▶ _Task statement_
Before you write out the listing, remove the pictures; everything else stays exactly as it is.
========================
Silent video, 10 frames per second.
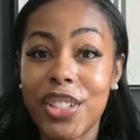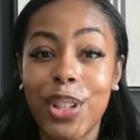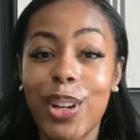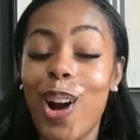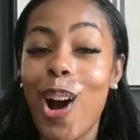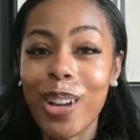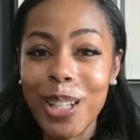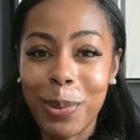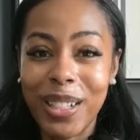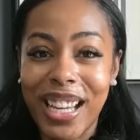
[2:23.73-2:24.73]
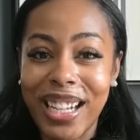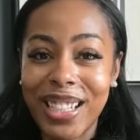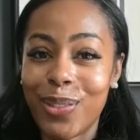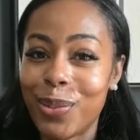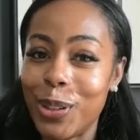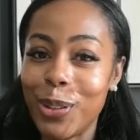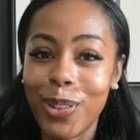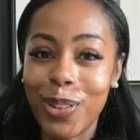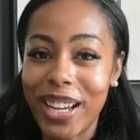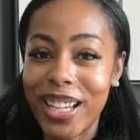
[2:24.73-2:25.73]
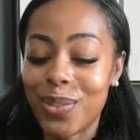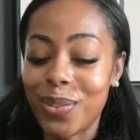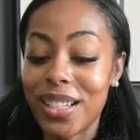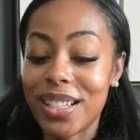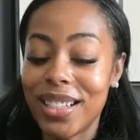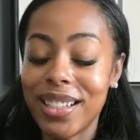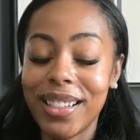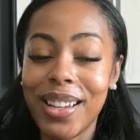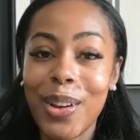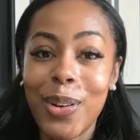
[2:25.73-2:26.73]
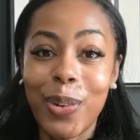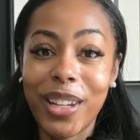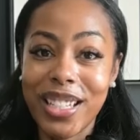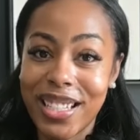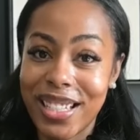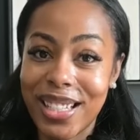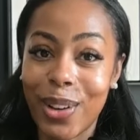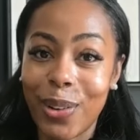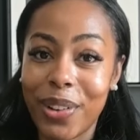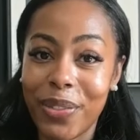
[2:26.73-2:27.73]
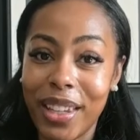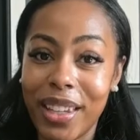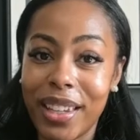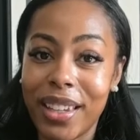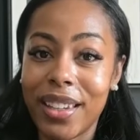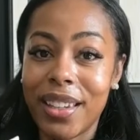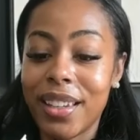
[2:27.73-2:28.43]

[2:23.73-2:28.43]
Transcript: so you're always protected from the UV rays from the sun, which is so convenient.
========================
▶ _Answer to this task_
Silent video, 10 frames per second.
[2:23.73-2:24.73]
[2:24.73-2:25.73]
[2:25.73-2:26.73]
[2:26.73-2:27.73]
[2:27.73-2:28.43]

[2:23.73-2:28.43]
Transcript: so you're always protected from the UV rays from the sun, which is so convenient.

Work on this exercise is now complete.